Keane at 9:30 Club: Sad, Syrupy and Satisfying By Hoya Saxa 03
Washington Post Staff Writer
Thursday, February 3, 2005; Page C05
So cute, so earnest, so positively wussified, the sensitive men in the band called Keane make their fellow Brit-poppers in Coldplay sound like a bunch of hairy headbangers. And let me tell you, that isn't an easy task. Arguably the hottest new group on the planet, Keane -- whose debut full-length CD, 2004's "Hopes and Fears," has gone gold in the U.S. and platinum in the U.K. -- doesn't use a lick of guitar in its painfully pretty tunes of love and lovesickness. That, apparently, would be far too macho.
But lest anyone think this trio of lonely hearts from Battle, East Sussex, makes its lush, swoony soundtrack strictly for the ladies, let's just say there were a whole lot of tall, strapping dudes at a sold-out 9:30 club Tuesday night, hanging goofy, puppy-dog faces throughout the hour-plus show. Why, it's a wonder no one fainted from the dreaminess of it all.
With Coldplay, Doves, Oasis and Travis all due for albums this year, the music charts are about to be overcome by a new Brit-pop invasion -- and a lot of music to help you get over that nasty breakup. Keane, scheduled to play on "Saturday Night Live" this weekend, has the potential to outsell every one of those hook-loving blokes.
Because, for all its unapologetic wimpiness, Keane is as catchy and likable as "Somewhere Over the Rainbow."
Piano man Tim Rice-Oxley is the band's chief songwriter. From the very first swirls of the opening tune, "Can't Stop Now," he thrashed away at the keys as if each note were causing him extreme emotional anguish. Drummer Richard Hughes's job was to provide a steady, uncomplicated beat; the band prefers to work in the mid-tempo range, but there's no mistaking that each tune is a big anthemic ballad designed to make you blubber.
Named after a mutual babysitter from the old neighborhood, the band is fronted by the ruddy-cheeked redhead Tom Chaplin. His voice is a rich, high-reaching joy, and he delivers variations of his "I'm so lonely tonight" mantra with such a sincere intensity -- it's almost operatic at times -- that it's hard not to buy the undiluted syrup he's selling.
Where Coldplay's Chris Martin prefers indecipherable poetry and math-geek arrangements -- he seems to forever be chasing Radiohead's experimental nutter Thom Yorke -- Rice-Oxley prefers to write mush for the masses. Over soft, simple synth melodies that hearken back to Elton John's best years, Keane indulges in bittersweet crescendo after crescendo, up-and-down drama that goes a little like: Things are getting better, things are getting better, no they're not, no they're not. And repeat.
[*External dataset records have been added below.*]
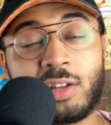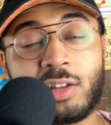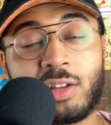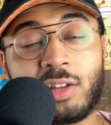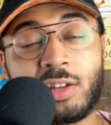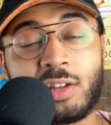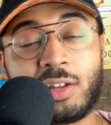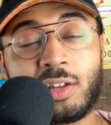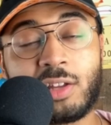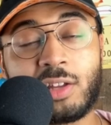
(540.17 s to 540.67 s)

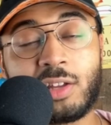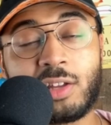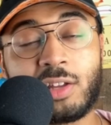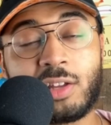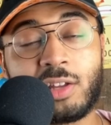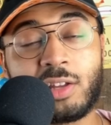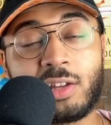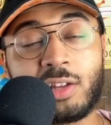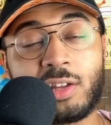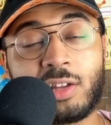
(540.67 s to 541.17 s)

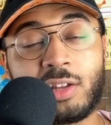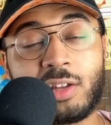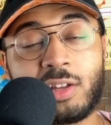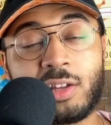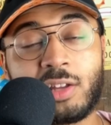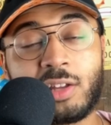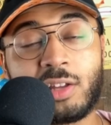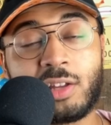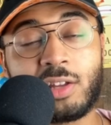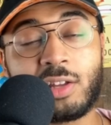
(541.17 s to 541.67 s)

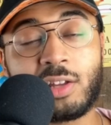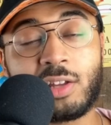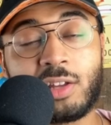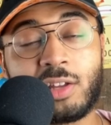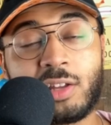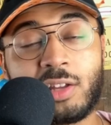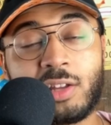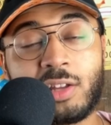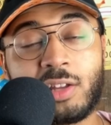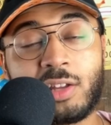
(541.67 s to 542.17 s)

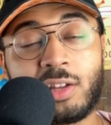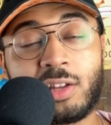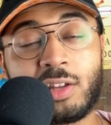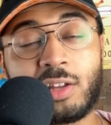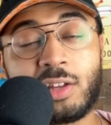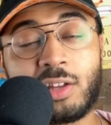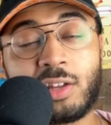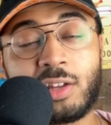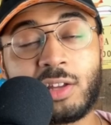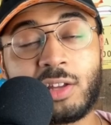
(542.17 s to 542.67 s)

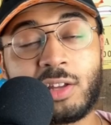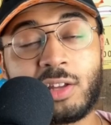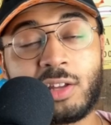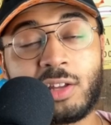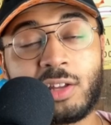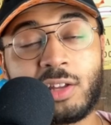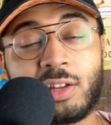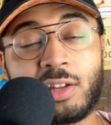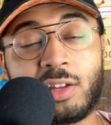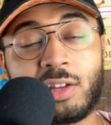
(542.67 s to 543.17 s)

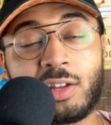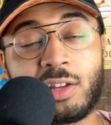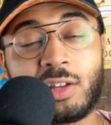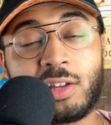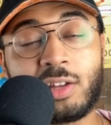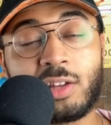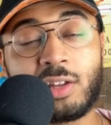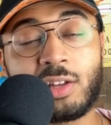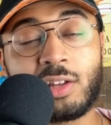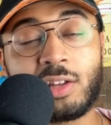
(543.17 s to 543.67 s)

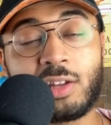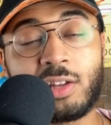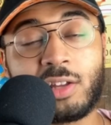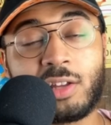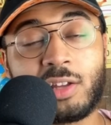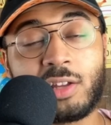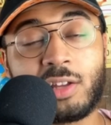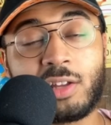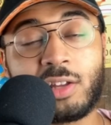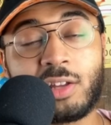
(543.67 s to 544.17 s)

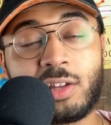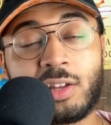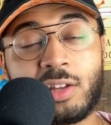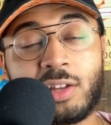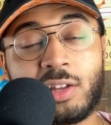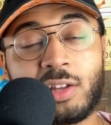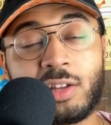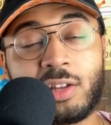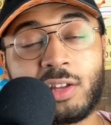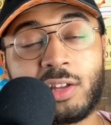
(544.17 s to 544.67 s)

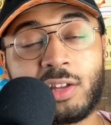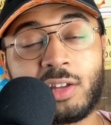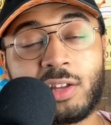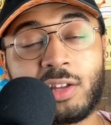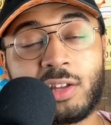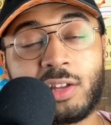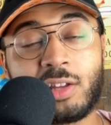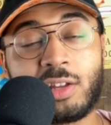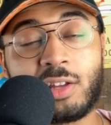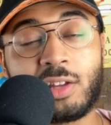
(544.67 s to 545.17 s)

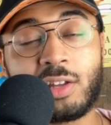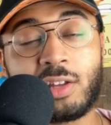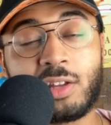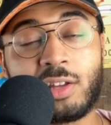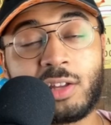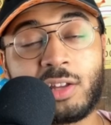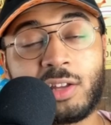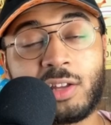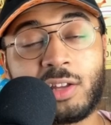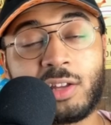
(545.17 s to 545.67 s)

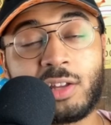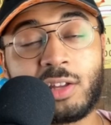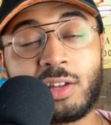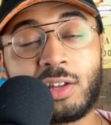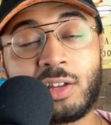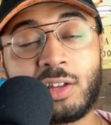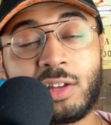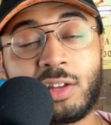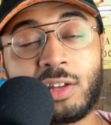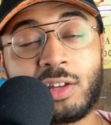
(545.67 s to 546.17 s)

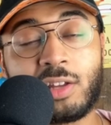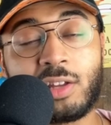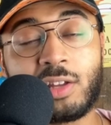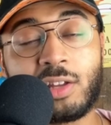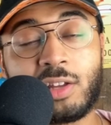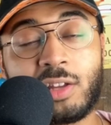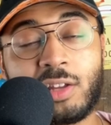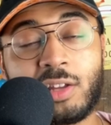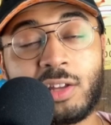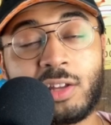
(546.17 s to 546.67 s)

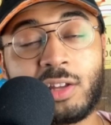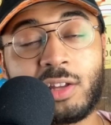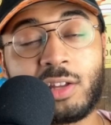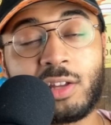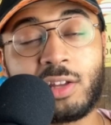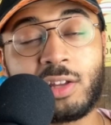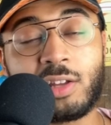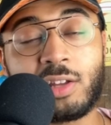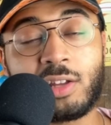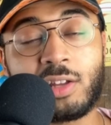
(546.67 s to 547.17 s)

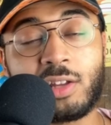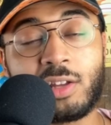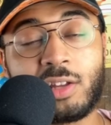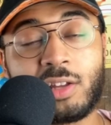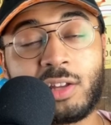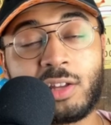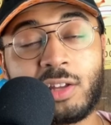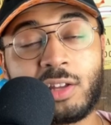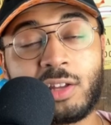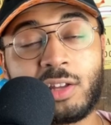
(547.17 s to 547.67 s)

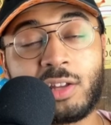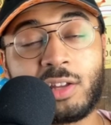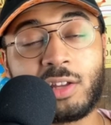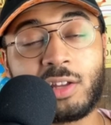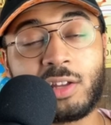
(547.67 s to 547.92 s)
[no speech]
Although by the end of the night the sentiment was starting to blur together, Keane delivered a host of doozies that stood out and glistened. The she's-gone gem "Sunshine," which sounded like a mainstream offering from the Alan Parsons Project, has a shimmering chorus of "Oh, oh, oh, can anybody find their home?" that Chaplin unleashed with such pure sweetness that you expected someone -- perhaps one of those tall, strapping dudes -- to run onstage and hug him. The epic "Bedshaped," a slow, gauzy rumination on a relationship gone kaput, is nothing short of a suicide special ("I know you think I'm holding you down / And I've fallen by the wayside now"), and it just might be the song for which Keane is forever remembered.
"I really feel that a good song should change the way you feel or think," said Chaplin before brushing the hair from his eyes, cradling the microphone like a baby bird and rearing back to deliver the night's big singalong: "Somewhere Only We Know," recently used in a Victoria's Secret commercial and as hopeful as these guys get. In a rare bit of rock-star posturing, Chaplin held the microphone over the crowd so everyone could croon the chorus: "This could be the end of everything / So why don't we go somewhere only we know?" Pass the Kleenex, pal.
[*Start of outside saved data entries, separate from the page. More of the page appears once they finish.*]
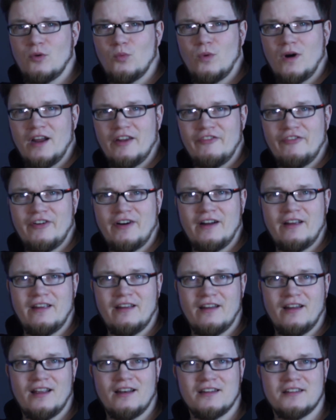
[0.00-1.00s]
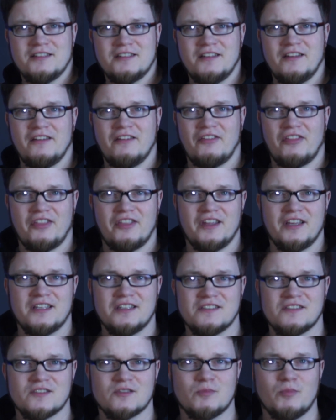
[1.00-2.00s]
Wi-Fi LED
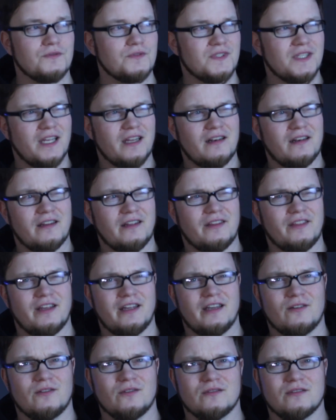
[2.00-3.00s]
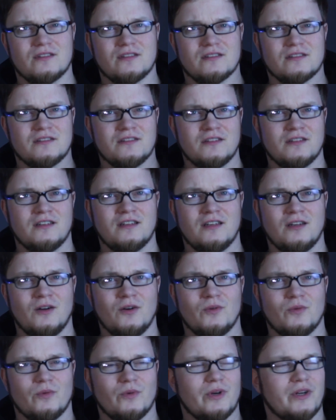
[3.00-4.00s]
things. Sadly, don't
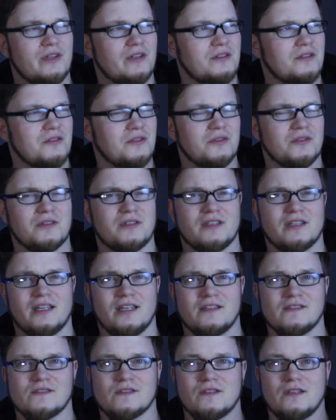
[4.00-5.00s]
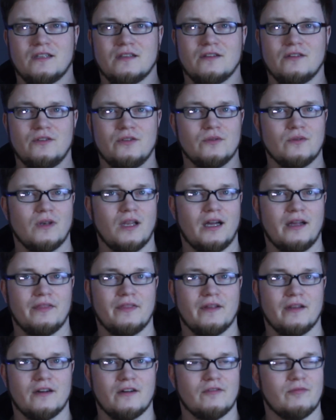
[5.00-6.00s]
work good against that new
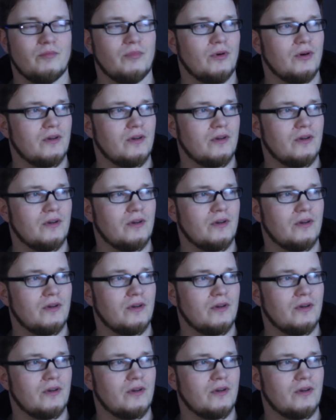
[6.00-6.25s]
light that I've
For all you hipsters looking for the Next Big Thing, Keane wasn't the only up-and-coming act on Tuesday's bill. Opening band the Redwalls, a Chicago quartet who like to show off Beatles influences in both their songs and their hairdos, blended guitar jangle and sweet harmonizing -- then mussed it all up with feedback and punk thrashing. And you'll no doubt be hearing a lot more from the night's middle act: the Zutons, a shaggy Liverpudlian quintet with schizoid tastes in ska-pop (think Madness), classic rock (think the Kinks), and surf music (think Dick Dale). Led by singer-songwriter David McCabe, the Zutons throw one heck of a party -- and only a band as persuasively ooey-gooey as Keane could get the crowd to stop smiling and start swaying.